What you need to do | Among the records below, find the line that has "[0:11.00-0:12.00]"; from there, give the lines again exactly, and stop after the line that has "Frames from a".

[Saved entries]
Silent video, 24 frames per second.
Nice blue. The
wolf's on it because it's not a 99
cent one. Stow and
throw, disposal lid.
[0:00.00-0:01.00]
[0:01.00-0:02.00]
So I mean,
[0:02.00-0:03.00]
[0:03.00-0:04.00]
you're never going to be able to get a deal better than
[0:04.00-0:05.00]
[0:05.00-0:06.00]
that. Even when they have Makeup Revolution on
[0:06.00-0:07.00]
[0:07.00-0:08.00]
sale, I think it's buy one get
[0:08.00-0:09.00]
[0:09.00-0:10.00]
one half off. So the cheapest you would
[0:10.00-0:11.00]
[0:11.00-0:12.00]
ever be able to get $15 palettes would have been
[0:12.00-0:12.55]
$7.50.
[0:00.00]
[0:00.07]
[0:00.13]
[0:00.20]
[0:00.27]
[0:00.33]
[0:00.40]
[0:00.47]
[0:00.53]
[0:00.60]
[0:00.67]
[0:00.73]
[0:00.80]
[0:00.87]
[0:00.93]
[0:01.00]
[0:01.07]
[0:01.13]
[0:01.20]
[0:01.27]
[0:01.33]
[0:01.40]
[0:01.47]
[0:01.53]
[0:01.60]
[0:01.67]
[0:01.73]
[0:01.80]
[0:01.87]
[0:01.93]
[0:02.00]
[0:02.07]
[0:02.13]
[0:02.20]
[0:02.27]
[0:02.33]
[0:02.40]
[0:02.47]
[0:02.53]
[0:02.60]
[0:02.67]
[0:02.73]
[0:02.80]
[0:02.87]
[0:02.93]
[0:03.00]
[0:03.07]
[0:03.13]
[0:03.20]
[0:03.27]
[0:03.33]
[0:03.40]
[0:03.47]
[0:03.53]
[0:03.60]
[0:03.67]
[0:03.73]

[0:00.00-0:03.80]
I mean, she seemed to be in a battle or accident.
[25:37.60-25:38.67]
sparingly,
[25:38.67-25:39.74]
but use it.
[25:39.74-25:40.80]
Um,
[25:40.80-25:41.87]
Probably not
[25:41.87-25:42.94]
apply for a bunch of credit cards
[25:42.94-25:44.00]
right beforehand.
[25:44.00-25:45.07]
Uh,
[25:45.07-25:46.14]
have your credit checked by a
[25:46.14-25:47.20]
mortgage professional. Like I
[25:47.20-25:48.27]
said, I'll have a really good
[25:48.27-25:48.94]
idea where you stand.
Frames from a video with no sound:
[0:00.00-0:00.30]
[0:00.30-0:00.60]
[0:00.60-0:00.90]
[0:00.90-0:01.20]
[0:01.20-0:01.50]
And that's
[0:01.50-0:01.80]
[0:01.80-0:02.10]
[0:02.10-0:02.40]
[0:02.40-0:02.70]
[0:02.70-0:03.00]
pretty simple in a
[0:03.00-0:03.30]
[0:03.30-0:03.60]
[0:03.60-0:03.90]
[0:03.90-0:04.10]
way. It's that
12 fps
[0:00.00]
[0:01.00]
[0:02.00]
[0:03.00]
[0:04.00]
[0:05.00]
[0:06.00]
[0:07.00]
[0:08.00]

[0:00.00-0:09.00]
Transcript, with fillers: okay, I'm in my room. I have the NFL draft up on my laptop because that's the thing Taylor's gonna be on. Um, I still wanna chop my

Solution to the exercise |
[0:11.00-0:12.00]
ever be able to get $15 palettes would have been
[0:12.00-0:12.55]
$7.50.
[0:00.00]
[0:00.07]
[0:00.13]
[0:00.20]
[0:00.27]
[0:00.33]
[0:00.40]
[0:00.47]
[0:00.53]
[0:00.60]
[0:00.67]
[0:00.73]
[0:00.80]
[0:00.87]
[0:00.93]
[0:01.00]
[0:01.07]
[0:01.13]
[0:01.20]
[0:01.27]
[0:01.33]
[0:01.40]
[0:01.47]
[0:01.53]
[0:01.60]
[0:01.67]
[0:01.73]
[0:01.80]
[0:01.87]
[0:01.93]
[0:02.00]
[0:02.07]
[0:02.13]
[0:02.20]
[0:02.27]
[0:02.33]
[0:02.40]
[0:02.47]
[0:02.53]
[0:02.60]
[0:02.67]
[0:02.73]
[0:02.80]
[0:02.87]
[0:02.93]
[0:03.00]
[0:03.07]
[0:03.13]
[0:03.20]
[0:03.27]
[0:03.33]
[0:03.40]
[0:03.47]
[0:03.53]
[0:03.60]
[0:03.67]
[0:03.73]

[0:00.00-0:03.80]
I mean, she seemed to be in a battle or accident.
[25:37.60-25:38.67]
sparingly,
[25:38.67-25:39.74]
but use it.
[25:39.74-25:40.80]
Um,
[25:40.80-25:41.87]
Probably not
[25:41.87-25:42.94]
apply for a bunch of credit cards
[25:42.94-25:44.00]
right beforehand.
[25:44.00-25:45.07]
Uh,
[25:45.07-25:46.14]
have your credit checked by a
[25:46.14-25:47.20]
mortgage professional. Like I
[25:47.20-25:48.27]
said, I'll have a really good
[25:48.27-25:48.94]
idea where you stand.
Frames from a video with no sound:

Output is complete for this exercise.